Grounds for Appeal
A football stadium used to be a place where, apart from watching the match, you bought a meat pie and a plastic cup of lukewarm tea. But now stadiums are like shopping malls, intended to get the captives (sorry, spectators) spending as much as possible and so make lots of money for the owners.
Recently the super-rich owner of Chelsea Football Club tried and failed to buy the land occupied by the club’s Stamford Bridge ground. This was so he could sell the stadium and move to a larger one on a different site. Ironically, the freehold of the land was owned by supporters who bought £100 shares back in 1993, in a move designed to protect the ground from being snapped up by developers.

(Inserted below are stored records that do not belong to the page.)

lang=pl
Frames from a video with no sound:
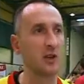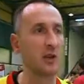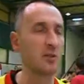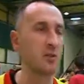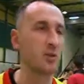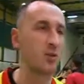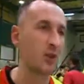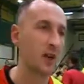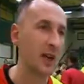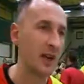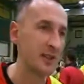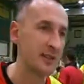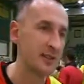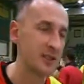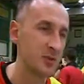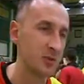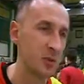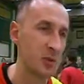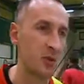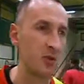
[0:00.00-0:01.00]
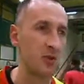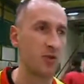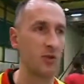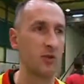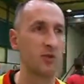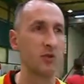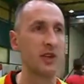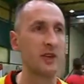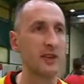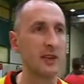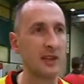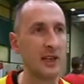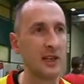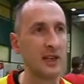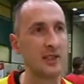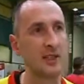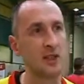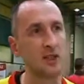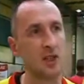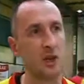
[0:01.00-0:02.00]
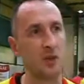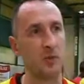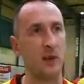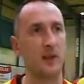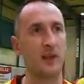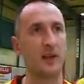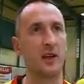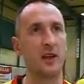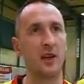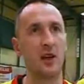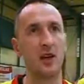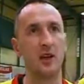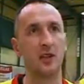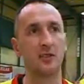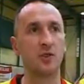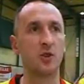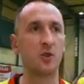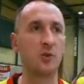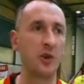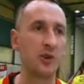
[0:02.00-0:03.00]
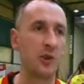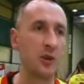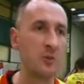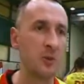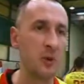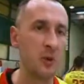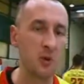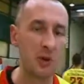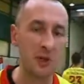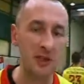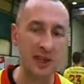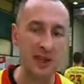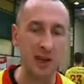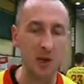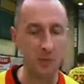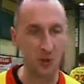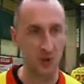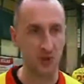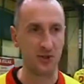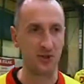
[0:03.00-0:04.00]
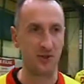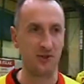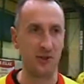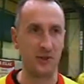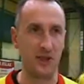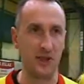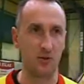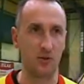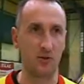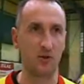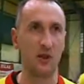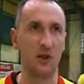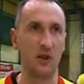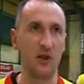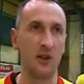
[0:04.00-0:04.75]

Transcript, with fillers: Nie było grane zespołowo, jeden na jeden, szarpane, zgubione piłki, takie proste w ataku.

Stadiums and their grandstands are often quite out of place among terraced houses and corner shops. But rarely is the contrast quite so stark as at the new motor racing circuit for the Indian Grand Prix, which took place for the first time at the end of October. The circuit cost £130 million to build, amid wasteland and poverty-stricken villages. The workers who built it were not even paid the pittance they were promised and were forced to live in makeshift tents with no sanitation.
Among those who came to watch the grand prix were some of India’s growing capitalist class. As one local hotelier noted, ‘there are lots of billionaires, not just millionaires’. So there were plenty of people able to pay the inflated prices, even while those who did the work were barely able to eat. And that’s just an extreme form of capitalism, not something totally alien to it.